Dans le même temps, l'Ukraine a réitéré ses appels à ses partenaires occidentaux, à la veille d'une nouvelle réunion sur la base américaine de Ramstein en Allemagne le 20 janvier, à lui fournir des armements lourds et de longue portée.
"Seuls les missiles d'une portée de plus de 100 kilomètres nous permettront d'accélérer de manière significative la libération des territoires", a argumenté Mykhaïlo Podoliak dans ses déclarations à l'AFP, promettant qu'ils ne seraient pas utilisés contre le territoire russe.
"Nous voulons toujours obtenir 250 à 350 chars lourds", a-t-il répété.
Les chancelleries occidentales tardent à répondre favorablement aux demandes de Kiev sur ce point et Paris, Londres, Berlin et Washington n'ont promis à ce stade que des chars et autres blindés légers.
Mais la Pologne a fait un premier pas mercredi, se disant prête à livrer une compagnie de chars d'assaut lourds allemands Leopard 2, soit 14 unités.
Cette livraison sera faite "dans le cadre d'une coalition qui est en train de se bâtir", a souligné son président Andrzej Duda à Lviv dans l'ouest de l'Ukraine.

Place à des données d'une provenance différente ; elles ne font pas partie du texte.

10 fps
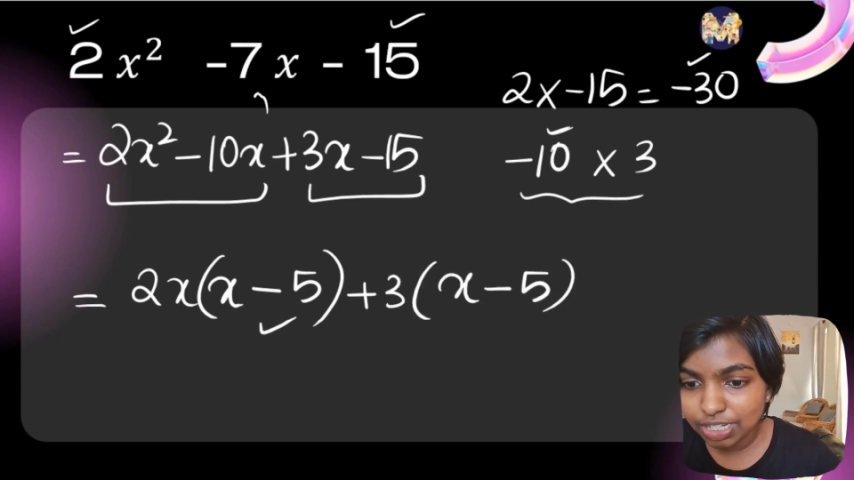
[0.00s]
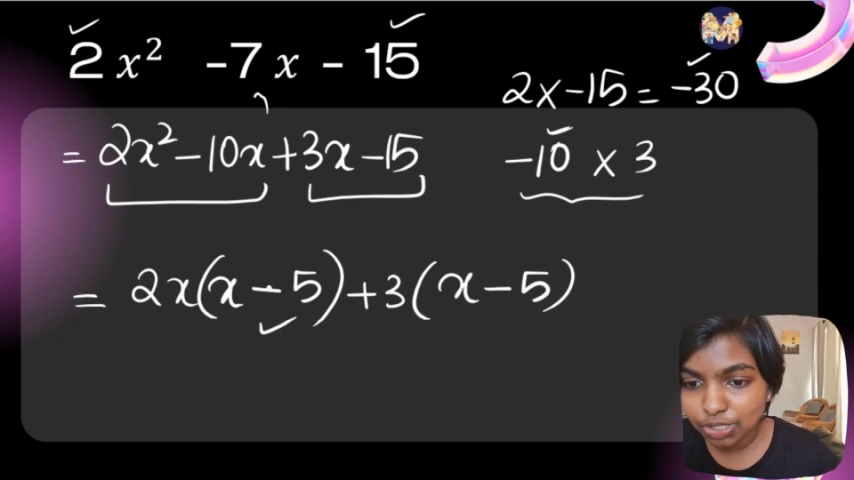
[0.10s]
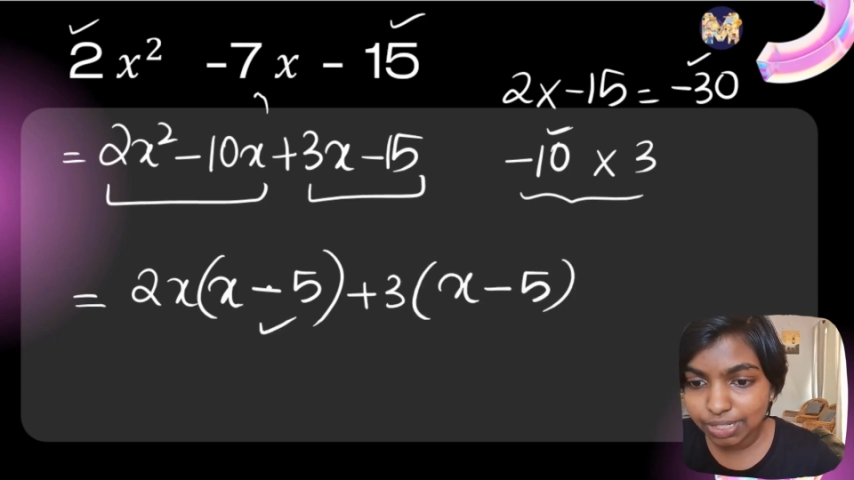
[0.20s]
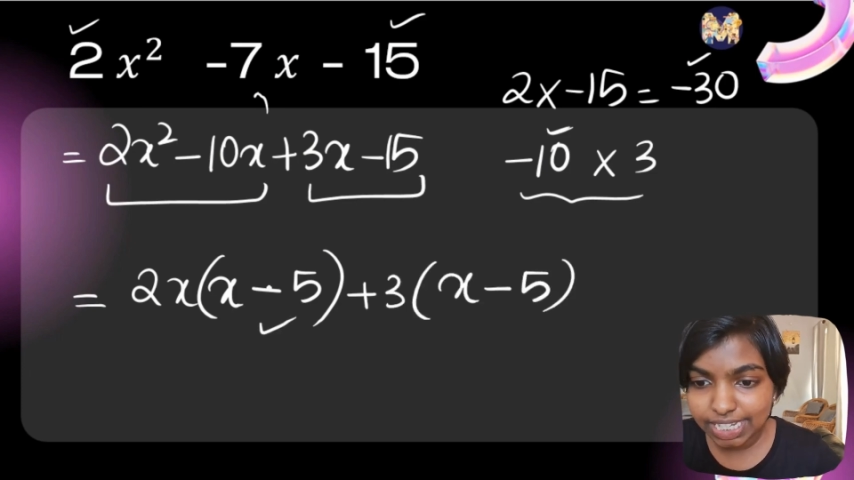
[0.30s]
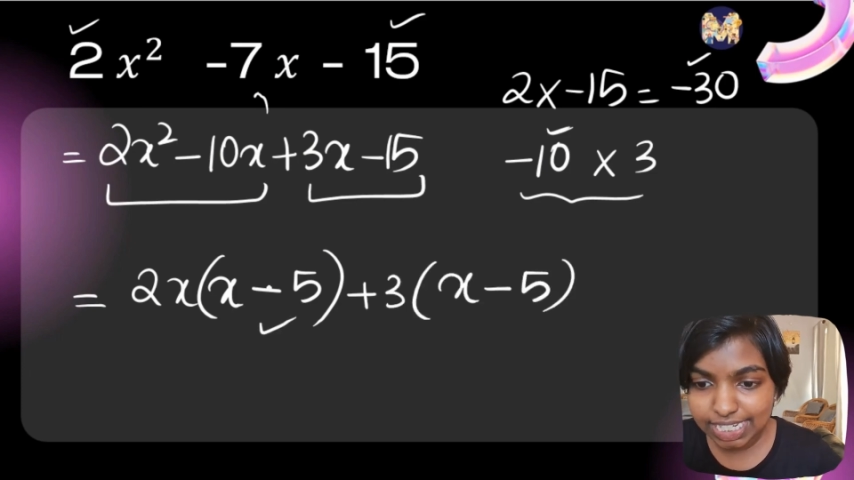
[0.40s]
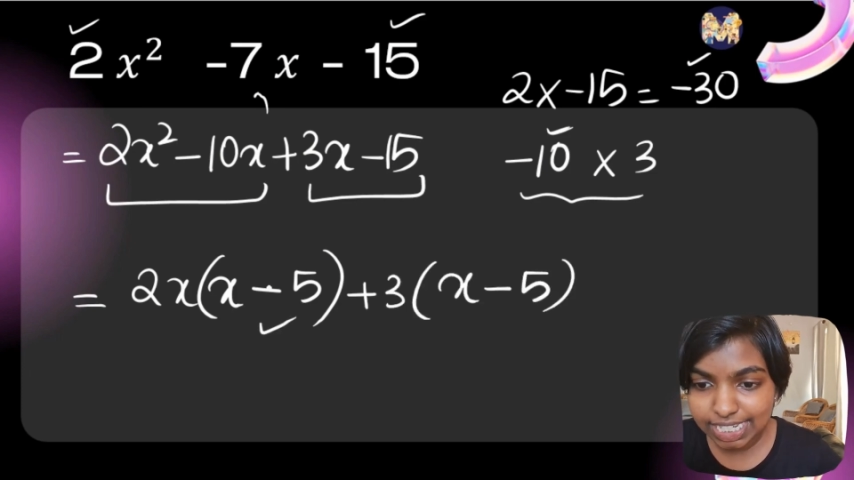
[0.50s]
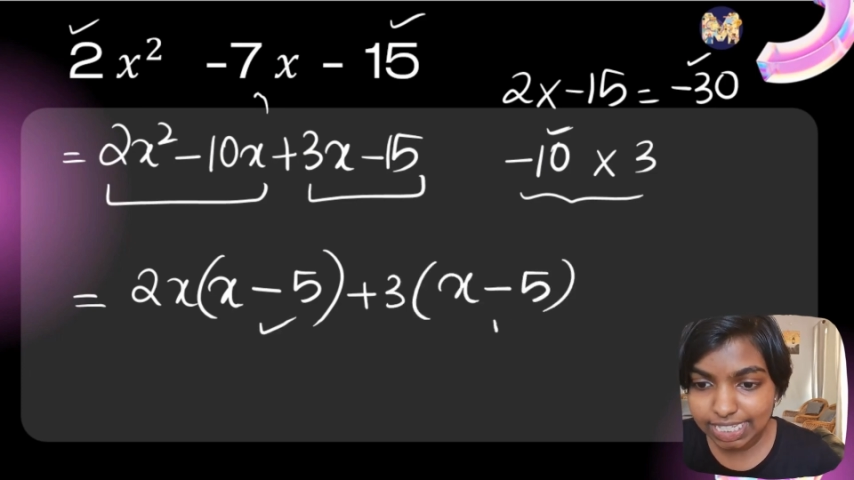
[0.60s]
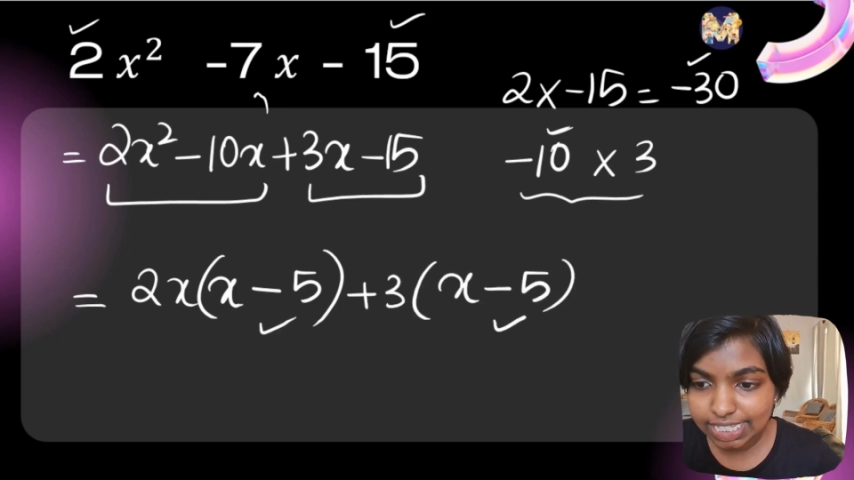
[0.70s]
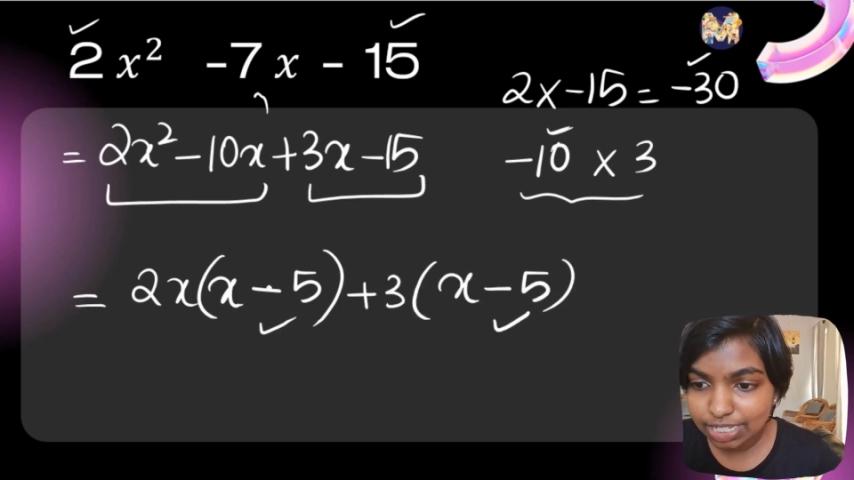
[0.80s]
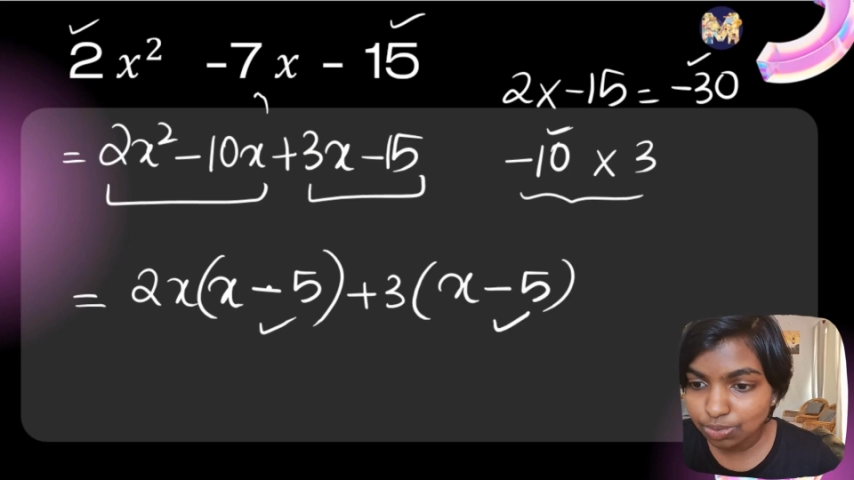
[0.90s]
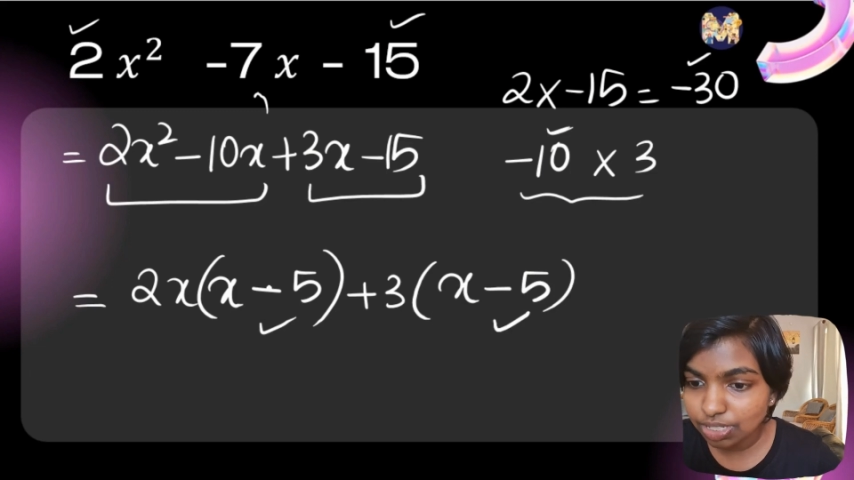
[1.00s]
So yes, these two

"Un État seul ne peut pas nous aider, car nous nous battons contre des milliers de chars russes", a réagi M. Zelensky.
Enfin, sur le front diplomatique, une rare rencontre entre des responsables russes et ukrainiens s'est déroulée mardi en Turquie entre les chargés des droits humains des deux belligérants, Dmytro Loubinets et Tatiana Moskalkova.